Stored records
*****
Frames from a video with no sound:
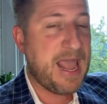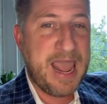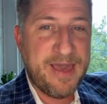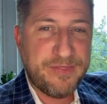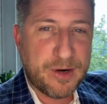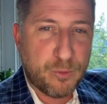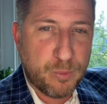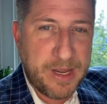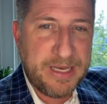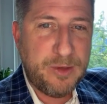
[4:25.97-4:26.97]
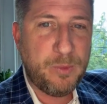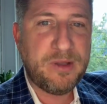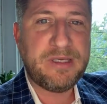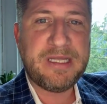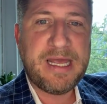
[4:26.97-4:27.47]
and they're ready,
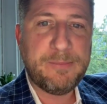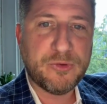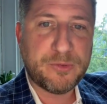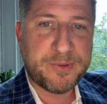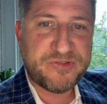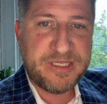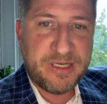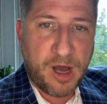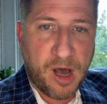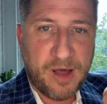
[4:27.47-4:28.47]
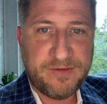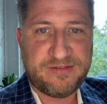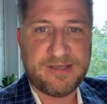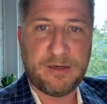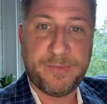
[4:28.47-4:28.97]
willing, and able to proceed on the
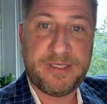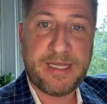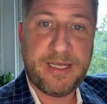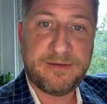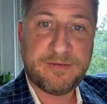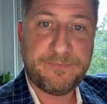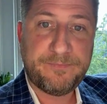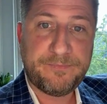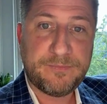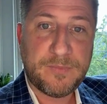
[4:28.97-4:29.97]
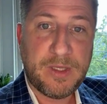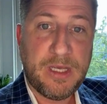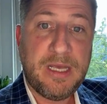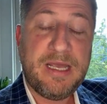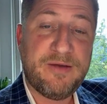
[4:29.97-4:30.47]
settlement date.
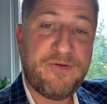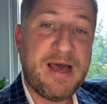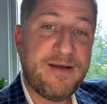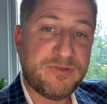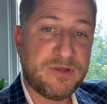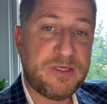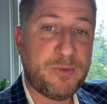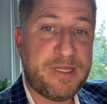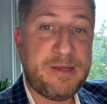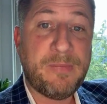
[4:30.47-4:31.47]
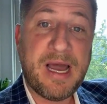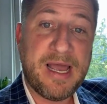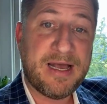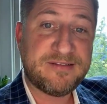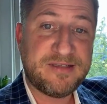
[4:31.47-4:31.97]
If I have to liquidate my
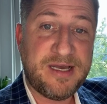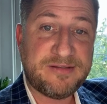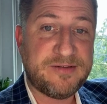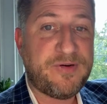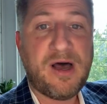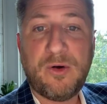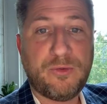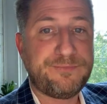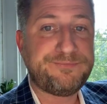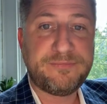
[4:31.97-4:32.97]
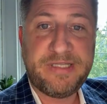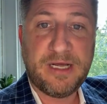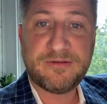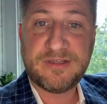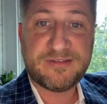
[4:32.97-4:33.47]
assets, if I own
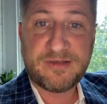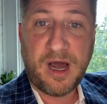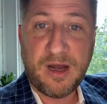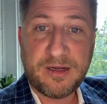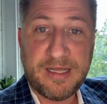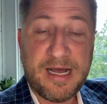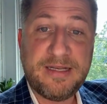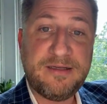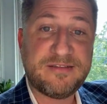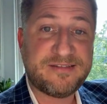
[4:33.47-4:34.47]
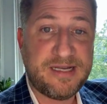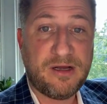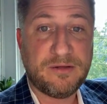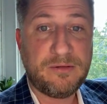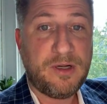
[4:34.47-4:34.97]
Delta stock and I need to
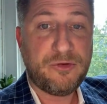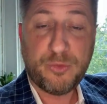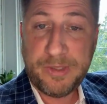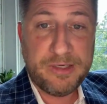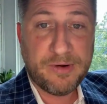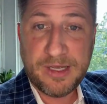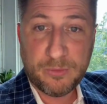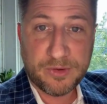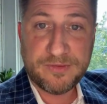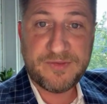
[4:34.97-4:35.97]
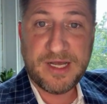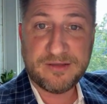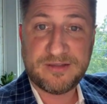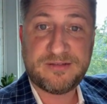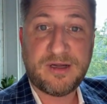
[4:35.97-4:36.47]
sell 20 grand worth of
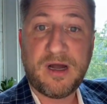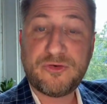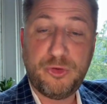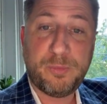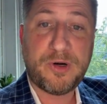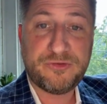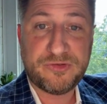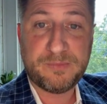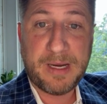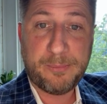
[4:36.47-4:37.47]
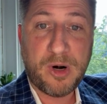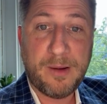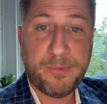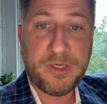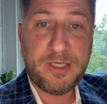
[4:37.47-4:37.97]
Delta stock to purchase my
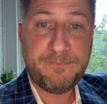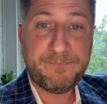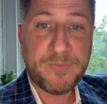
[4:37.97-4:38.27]
property,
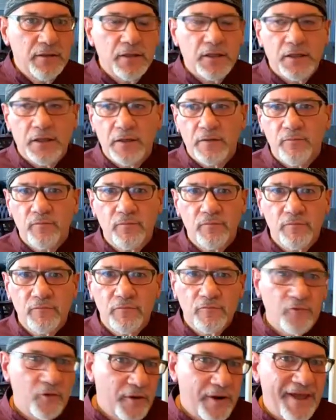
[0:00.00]
we're going
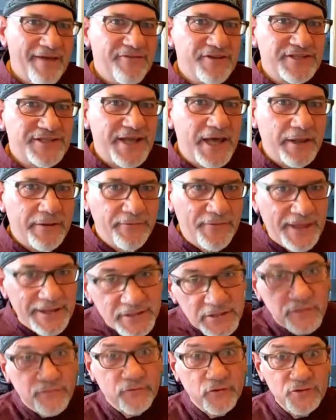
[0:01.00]
to have a salad,
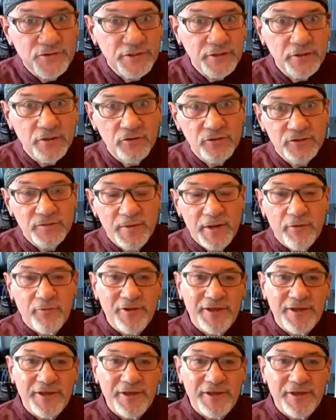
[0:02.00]
that's the first thing that goes to mind.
*****
## [Your task]
Repeat the records above exactly. No pictures go into the repeat.

## [Task result]
Frames from a video with no sound:
[4:25.97-4:26.97]
[4:26.97-4:27.47]
and they're ready,
[4:27.47-4:28.47]
[4:28.47-4:28.97]
willing, and able to proceed on the
[4:28.97-4:29.97]
[4:29.97-4:30.47]
settlement date.
[4:30.47-4:31.47]
[4:31.47-4:31.97]
If I have to liquidate my
[4:31.97-4:32.97]
[4:32.97-4:33.47]
assets, if I own
[4:33.47-4:34.47]
[4:34.47-4:34.97]
Delta stock and I need to
[4:34.97-4:35.97]
[4:35.97-4:36.47]
sell 20 grand worth of
[4:36.47-4:37.47]
[4:37.47-4:37.97]
Delta stock to purchase my
[4:37.97-4:38.27]
property,
[0:00.00]
we're going
[0:01.00]
to have a salad,
[0:02.00]
that's the first thing that goes to mind.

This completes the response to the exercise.